Henriksson Dorcus Kiwanuka, Ayebare Florence, Waiswa Peter, Peterson Stefan Swartling, Tumushabe Elly K, Fredriksson Mio
Karolinska Institutet, Stockholm, Sweden.
Uppsala University, Uppsala, Sweden.
BMC Health Serv Res. 2017 Feb 2;17(1):103. doi: 10.1186/s12913-017-2059-9.
The District Health System was endorsed as the key strategy to achieve 'Health for all' during the WHO organized inter-regional meeting in Harare in 1987. Many expectations were put upon the district health system, including planning. Although planning should be evidence based to prioritize activities, in Uganda it has been described as occurring more by chance than by choice. The role of planning is entrusted to the district health managers with support from the Ministry of Health and other stakeholders, but there is limited knowledge on the district health manager's capacity to carry out evidence-based planning. The aim of this study was to determine the barriers and enablers to evidence-based planning at the district level.
This qualitative study collected data through key informant interviews with district managers from two purposefully selected districts in Uganda that have been implementing evidence-based planning. A deductive process of thematic analysis was used to classify responses within themes.
There were considerable differences between the districts in regard to the barriers and enablers for evidence-based planning. Variations could be attributed to specific contextual and environmental differences such as human resource levels, date of establishment of the district, funding and the sociopolitical environment.
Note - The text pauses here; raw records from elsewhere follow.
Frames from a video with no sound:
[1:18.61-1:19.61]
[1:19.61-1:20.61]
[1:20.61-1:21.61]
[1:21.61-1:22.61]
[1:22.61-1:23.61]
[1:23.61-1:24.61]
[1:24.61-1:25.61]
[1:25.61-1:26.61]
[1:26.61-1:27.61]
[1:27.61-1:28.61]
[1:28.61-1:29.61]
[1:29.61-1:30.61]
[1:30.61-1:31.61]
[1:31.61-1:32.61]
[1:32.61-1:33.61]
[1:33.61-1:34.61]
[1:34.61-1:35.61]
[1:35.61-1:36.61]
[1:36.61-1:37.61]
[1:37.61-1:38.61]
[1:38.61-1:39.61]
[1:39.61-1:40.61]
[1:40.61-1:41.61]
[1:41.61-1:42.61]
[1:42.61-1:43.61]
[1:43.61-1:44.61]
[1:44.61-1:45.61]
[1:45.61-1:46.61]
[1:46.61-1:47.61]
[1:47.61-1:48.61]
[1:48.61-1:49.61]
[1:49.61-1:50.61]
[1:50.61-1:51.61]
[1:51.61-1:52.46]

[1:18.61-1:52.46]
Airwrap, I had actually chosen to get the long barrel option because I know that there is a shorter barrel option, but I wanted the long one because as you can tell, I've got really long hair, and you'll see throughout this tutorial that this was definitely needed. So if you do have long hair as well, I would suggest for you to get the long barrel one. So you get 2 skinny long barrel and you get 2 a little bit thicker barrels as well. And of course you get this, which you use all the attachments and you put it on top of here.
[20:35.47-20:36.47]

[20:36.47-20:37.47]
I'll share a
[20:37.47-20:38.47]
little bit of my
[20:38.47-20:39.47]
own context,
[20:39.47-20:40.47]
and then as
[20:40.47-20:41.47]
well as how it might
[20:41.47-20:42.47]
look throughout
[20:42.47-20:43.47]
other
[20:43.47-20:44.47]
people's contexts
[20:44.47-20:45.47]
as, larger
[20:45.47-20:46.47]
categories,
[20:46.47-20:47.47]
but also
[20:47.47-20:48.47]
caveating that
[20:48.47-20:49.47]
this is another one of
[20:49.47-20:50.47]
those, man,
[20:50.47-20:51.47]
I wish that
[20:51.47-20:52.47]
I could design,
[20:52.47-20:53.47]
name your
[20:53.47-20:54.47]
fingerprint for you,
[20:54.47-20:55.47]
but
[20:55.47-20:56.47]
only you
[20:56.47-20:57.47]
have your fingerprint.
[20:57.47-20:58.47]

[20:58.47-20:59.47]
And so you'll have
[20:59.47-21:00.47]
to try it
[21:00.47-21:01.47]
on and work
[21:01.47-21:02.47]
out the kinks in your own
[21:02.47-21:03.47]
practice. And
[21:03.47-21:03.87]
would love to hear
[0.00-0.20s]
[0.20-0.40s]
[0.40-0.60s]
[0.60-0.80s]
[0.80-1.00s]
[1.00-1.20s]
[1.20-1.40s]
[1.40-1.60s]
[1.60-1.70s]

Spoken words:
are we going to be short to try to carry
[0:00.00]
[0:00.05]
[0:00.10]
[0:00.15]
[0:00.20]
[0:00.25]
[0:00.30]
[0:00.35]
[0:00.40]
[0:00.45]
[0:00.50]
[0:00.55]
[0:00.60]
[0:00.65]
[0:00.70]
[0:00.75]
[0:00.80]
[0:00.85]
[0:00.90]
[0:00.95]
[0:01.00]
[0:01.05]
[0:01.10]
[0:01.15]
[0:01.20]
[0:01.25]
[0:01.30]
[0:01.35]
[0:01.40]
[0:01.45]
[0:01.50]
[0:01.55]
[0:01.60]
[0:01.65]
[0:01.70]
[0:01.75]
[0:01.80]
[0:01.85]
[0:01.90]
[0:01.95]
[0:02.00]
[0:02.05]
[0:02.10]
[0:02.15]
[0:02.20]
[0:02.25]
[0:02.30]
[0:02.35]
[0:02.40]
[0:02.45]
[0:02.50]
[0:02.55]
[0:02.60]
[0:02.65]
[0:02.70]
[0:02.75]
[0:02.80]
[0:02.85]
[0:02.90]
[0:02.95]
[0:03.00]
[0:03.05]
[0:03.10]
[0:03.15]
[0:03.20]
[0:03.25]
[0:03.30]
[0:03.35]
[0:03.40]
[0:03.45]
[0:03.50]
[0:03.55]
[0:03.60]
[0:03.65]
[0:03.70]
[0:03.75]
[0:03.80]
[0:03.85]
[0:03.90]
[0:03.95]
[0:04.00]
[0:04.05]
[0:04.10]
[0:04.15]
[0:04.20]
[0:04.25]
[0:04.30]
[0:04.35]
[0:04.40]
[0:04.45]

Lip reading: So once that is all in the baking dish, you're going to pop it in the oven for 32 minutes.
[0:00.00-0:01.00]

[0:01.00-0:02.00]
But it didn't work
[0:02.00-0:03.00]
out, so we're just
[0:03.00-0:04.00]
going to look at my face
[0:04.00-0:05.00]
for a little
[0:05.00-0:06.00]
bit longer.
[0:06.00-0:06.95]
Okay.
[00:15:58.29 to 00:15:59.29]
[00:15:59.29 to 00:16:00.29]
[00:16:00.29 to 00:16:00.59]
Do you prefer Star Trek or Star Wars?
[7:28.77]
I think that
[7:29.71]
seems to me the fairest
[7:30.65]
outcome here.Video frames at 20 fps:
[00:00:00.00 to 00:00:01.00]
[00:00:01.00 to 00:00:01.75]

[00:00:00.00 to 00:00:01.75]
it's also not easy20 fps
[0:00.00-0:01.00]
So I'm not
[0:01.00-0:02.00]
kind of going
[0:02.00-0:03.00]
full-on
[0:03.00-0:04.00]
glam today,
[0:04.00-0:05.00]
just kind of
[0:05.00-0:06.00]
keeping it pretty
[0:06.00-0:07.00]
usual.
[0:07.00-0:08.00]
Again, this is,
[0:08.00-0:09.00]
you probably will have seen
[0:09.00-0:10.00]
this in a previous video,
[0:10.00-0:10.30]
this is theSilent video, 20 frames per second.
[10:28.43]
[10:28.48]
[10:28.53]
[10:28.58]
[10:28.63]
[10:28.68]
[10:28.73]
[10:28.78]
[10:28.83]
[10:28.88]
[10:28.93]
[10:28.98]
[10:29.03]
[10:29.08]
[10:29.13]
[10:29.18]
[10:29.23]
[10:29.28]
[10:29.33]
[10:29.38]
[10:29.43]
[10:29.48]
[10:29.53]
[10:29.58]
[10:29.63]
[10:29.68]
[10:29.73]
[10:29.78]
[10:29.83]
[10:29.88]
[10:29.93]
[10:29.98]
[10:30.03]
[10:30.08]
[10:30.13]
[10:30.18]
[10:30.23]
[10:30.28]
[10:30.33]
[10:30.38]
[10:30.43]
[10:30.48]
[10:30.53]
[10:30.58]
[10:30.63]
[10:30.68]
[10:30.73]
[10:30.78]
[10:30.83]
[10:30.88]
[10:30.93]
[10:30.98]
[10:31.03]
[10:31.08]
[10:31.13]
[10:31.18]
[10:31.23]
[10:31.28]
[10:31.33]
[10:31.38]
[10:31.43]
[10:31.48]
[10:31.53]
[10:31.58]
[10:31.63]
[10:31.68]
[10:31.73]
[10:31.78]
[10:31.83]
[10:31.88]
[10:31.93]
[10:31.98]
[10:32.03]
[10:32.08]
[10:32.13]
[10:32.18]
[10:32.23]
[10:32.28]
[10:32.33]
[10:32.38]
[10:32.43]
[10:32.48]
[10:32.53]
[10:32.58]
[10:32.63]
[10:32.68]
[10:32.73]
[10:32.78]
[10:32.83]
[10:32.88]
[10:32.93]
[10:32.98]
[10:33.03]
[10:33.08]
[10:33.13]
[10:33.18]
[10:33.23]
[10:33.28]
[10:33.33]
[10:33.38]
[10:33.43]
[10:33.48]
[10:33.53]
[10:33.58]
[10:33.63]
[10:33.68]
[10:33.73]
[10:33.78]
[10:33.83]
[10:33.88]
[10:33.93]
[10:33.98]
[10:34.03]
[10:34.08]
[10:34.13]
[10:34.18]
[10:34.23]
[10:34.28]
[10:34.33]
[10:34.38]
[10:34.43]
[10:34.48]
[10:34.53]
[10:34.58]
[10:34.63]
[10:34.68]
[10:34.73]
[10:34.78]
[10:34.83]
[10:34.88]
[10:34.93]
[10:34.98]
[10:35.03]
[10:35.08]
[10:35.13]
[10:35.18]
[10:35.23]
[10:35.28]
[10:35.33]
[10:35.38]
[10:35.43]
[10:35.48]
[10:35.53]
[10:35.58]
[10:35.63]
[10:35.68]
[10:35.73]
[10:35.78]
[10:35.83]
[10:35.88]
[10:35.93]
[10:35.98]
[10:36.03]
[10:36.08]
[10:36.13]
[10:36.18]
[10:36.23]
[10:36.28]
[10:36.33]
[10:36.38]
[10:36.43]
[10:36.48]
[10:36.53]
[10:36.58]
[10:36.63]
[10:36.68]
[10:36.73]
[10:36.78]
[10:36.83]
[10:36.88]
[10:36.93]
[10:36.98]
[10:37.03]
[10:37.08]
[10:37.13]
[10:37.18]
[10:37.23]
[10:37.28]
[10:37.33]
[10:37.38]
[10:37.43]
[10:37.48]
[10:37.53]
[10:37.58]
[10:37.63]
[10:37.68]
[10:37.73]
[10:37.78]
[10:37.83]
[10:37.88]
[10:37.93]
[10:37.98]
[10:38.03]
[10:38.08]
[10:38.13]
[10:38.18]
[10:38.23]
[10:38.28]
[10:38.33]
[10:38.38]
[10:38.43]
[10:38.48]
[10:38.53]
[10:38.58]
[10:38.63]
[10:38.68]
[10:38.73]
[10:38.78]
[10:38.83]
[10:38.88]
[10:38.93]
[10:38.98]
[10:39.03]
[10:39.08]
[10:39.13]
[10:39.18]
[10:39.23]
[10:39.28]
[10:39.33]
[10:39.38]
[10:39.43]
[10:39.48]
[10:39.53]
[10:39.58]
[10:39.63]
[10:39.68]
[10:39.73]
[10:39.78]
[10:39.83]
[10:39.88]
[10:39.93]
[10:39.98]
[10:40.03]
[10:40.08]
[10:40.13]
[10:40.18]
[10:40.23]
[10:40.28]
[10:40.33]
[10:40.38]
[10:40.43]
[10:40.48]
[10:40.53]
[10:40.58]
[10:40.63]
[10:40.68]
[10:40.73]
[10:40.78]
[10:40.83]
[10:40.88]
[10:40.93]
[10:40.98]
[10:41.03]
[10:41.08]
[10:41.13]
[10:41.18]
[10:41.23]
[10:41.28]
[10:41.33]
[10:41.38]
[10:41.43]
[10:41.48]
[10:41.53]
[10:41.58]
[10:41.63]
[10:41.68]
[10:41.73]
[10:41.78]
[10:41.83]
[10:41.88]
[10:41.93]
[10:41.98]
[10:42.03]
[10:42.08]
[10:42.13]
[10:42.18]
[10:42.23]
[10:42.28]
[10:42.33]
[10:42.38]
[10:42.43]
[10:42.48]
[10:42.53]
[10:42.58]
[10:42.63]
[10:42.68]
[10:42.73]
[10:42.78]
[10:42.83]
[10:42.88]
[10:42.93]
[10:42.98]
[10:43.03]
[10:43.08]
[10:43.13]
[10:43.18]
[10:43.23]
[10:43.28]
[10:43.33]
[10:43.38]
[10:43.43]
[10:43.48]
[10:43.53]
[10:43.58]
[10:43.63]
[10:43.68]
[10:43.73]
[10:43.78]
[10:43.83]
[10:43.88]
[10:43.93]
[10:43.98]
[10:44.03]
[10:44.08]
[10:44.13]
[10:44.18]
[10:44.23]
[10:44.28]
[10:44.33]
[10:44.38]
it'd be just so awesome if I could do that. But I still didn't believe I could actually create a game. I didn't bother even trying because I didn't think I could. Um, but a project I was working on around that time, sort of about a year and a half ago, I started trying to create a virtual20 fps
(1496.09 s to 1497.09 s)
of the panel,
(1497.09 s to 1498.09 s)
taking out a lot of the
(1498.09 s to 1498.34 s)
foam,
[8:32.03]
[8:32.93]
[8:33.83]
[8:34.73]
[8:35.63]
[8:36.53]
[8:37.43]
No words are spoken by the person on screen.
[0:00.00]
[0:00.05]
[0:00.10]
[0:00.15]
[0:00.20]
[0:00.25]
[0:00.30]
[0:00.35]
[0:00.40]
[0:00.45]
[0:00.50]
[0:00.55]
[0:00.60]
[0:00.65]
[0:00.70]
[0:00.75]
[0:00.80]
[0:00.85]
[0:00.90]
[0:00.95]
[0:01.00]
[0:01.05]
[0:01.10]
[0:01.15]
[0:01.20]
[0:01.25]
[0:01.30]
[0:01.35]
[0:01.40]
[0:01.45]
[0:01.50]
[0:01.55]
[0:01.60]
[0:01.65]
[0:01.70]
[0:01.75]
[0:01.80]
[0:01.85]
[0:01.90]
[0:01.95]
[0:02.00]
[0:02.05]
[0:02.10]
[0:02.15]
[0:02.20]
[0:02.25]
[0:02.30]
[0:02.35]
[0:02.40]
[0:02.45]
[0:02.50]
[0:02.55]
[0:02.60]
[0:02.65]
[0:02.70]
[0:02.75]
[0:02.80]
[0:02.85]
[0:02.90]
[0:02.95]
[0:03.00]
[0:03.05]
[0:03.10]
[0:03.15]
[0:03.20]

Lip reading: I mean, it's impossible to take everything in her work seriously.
The perceived lack of local decision space coupled with the perception that the politicians had all the power while having limited knowledge on evidence-based planning was considered an important barrier.
There is a need to review the mandate of the district managers to make decisions in the planning process and the range of decision space available within the district health system. Given the important role elected officials play in a decentralized system a concerted effort should be made to increase their knowledge on evidence-based planning and the district health system as a whole.
1987年,世界卫生组织在哈拉雷组织召开的区域间会议上,地区卫生系统被认可为实现“全民健康”的关键战略。人们对地区卫生系统寄予了诸多期望,包括规划方面。尽管规划应以证据为基础来确定活动的优先次序,但在乌干达,规划更多地被描述为靠机缘而非选择。规划工作由地区卫生管理人员负责,在卫生部和其他利益相关者的支持下开展,但对于地区卫生管理人员开展循证规划的能力,人们了解有限。本研究的目的是确定地区层面循证规划的障碍和促进因素。
本定性研究通过与乌干达两个经过特意挑选、一直在实施循证规划的地区的管理人员进行关键信息访谈来收集数据。采用主题分析的演绎过程对主题内的回答进行分类。
在循证规划的障碍和促进因素方面,两个地区之间存在相当大的差异。这些差异可归因于特定的背景和环境差异,如人力资源水平、地区成立时间、资金以及社会政治环境。人们认为缺乏当地决策空间,再加上认为政治家拥有所有权力但对循证规划了解有限,这被视为一个重要障碍。
有必要审视地区管理人员在规划过程中做出决策的职责,以及地区卫生系统内可用的决策空间范围。鉴于当选官员在分权系统中发挥的重要作用,应齐心协力增加他们对循证规划以及整个地区卫生系统的了解。